WORK INSTRUCTION
Write out the whole listing exactly; no images belong in it.
———
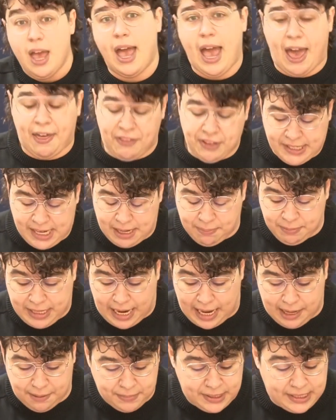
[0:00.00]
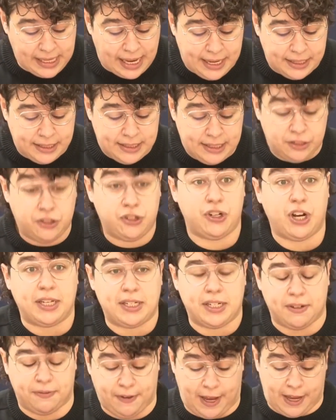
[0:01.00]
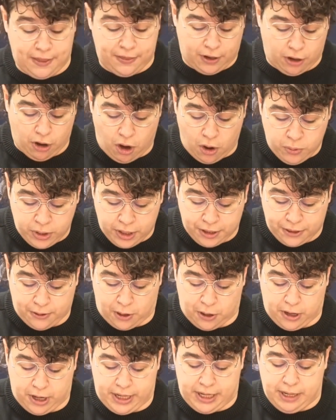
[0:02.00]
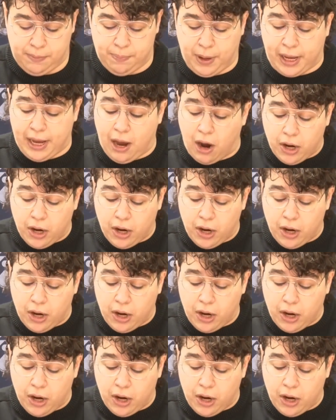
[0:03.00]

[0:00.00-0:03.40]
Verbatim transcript: At the same time, scientists justified their own authority by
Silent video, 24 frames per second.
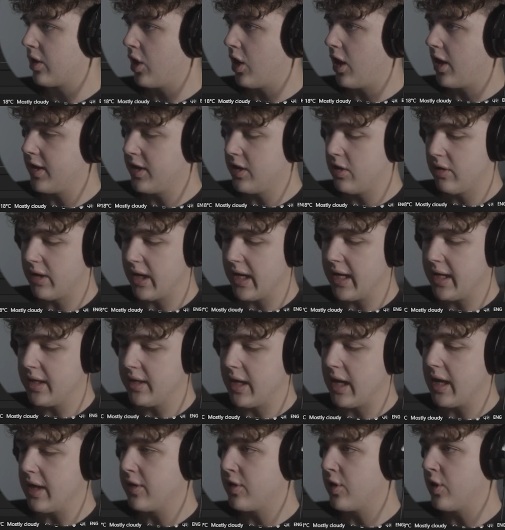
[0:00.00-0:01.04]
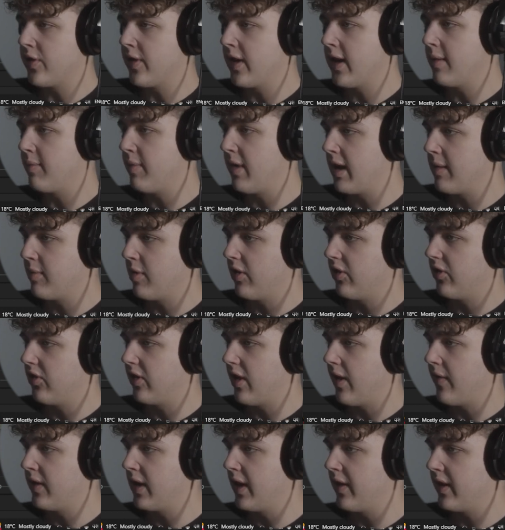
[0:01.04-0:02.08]
to audio gain, and turn that up by about
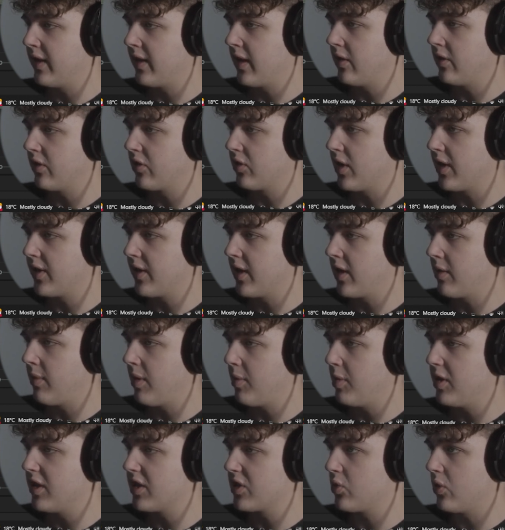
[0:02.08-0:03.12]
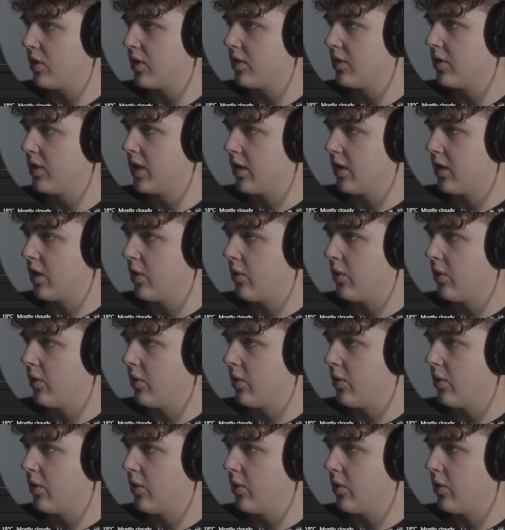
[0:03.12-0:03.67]
7. I think that looks right there. Maybe this one could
———
SOLUTION TO THIS TASK
[0:00.00]
[0:01.00]
[0:02.00]
[0:03.00]

[0:00.00-0:03.40]
Verbatim transcript: At the same time, scientists justified their own authority by
Silent video, 24 frames per second.
[0:00.00-0:01.04]
[0:01.04-0:02.08]
to audio gain, and turn that up by about
[0:02.08-0:03.12]
[0:03.12-0:03.67]
7. I think that looks right there. Maybe this one could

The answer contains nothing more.